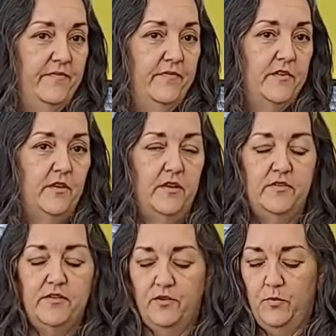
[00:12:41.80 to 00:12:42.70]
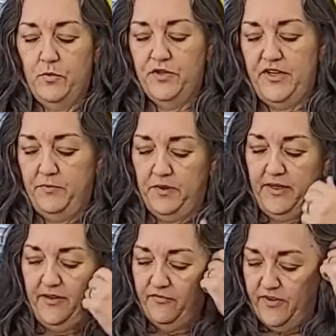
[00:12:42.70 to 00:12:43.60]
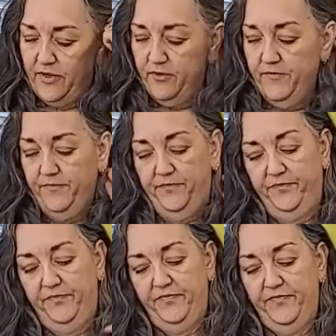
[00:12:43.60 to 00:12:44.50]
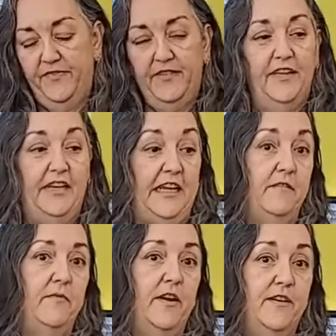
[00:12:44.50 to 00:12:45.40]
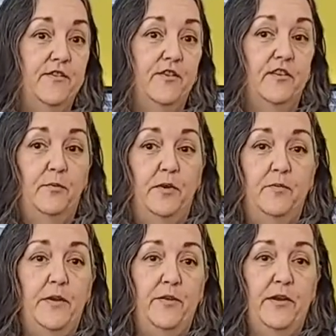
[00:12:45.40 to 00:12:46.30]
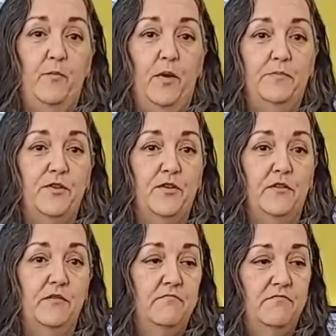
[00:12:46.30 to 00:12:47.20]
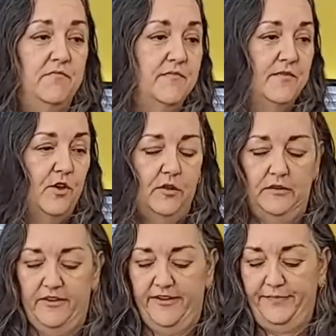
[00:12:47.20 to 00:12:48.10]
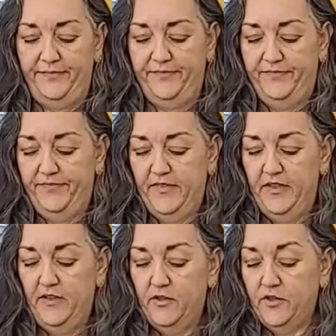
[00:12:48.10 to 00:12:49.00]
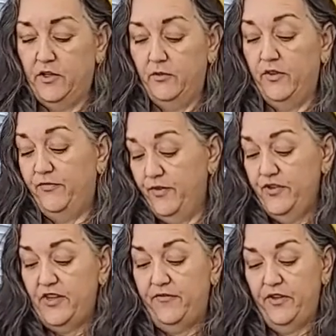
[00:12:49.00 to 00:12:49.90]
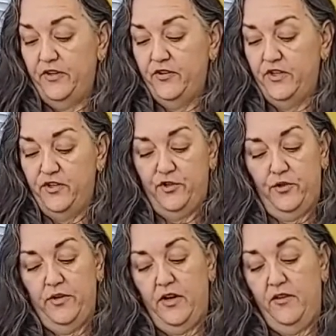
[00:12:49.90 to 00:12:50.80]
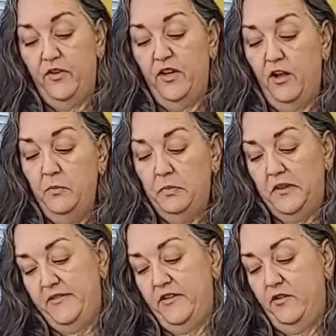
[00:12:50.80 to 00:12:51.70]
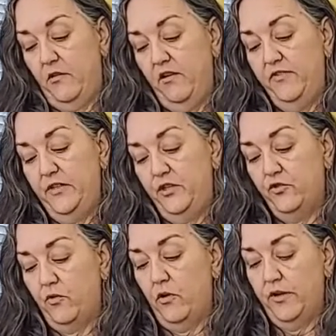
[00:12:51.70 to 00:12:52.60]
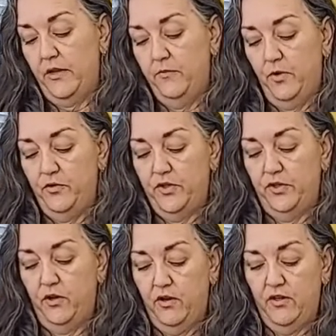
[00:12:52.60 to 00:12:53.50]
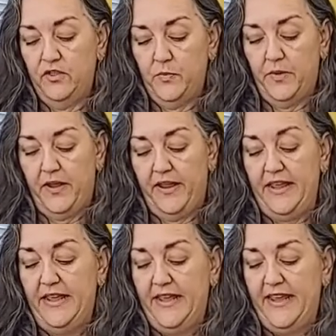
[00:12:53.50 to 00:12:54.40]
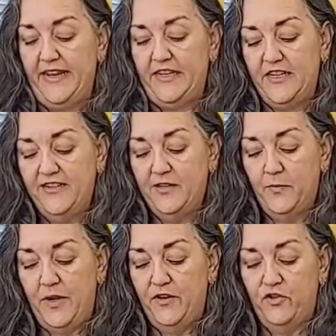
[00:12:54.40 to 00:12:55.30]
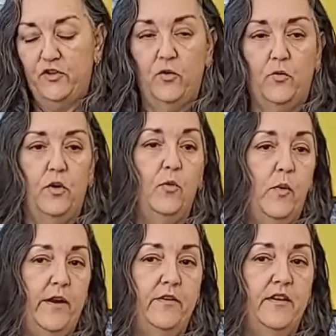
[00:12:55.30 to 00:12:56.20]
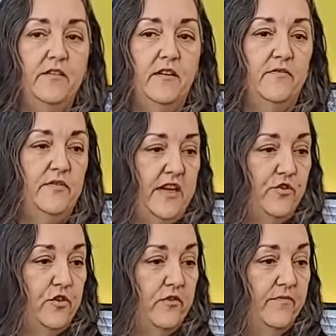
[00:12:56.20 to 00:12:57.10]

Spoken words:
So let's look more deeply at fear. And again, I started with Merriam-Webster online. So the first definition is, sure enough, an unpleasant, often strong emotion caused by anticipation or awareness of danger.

───

**WHAT YOU WILL DO**
Exactly the lines running from the one with "[00:12:47.20 to 00:12:48.10]" through the end of the listing above must be output, both ends included. No pictures belong in the output.

**TASK SOLUTION**
[00:12:47.20 to 00:12:48.10]
[00:12:48.10 to 00:12:49.00]
[00:12:49.00 to 00:12:49.90]
[00:12:49.90 to 00:12:50.80]
[00:12:50.80 to 00:12:51.70]
[00:12:51.70 to 00:12:52.60]
[00:12:52.60 to 00:12:53.50]
[00:12:53.50 to 00:12:54.40]
[00:12:54.40 to 00:12:55.30]
[00:12:55.30 to 00:12:56.20]
[00:12:56.20 to 00:12:57.10]

Spoken words:
So let's look more deeply at fear. And again, I started with Merriam-Webster online. So the first definition is, sure enough, an unpleasant, often strong emotion caused by anticipation or awareness of danger.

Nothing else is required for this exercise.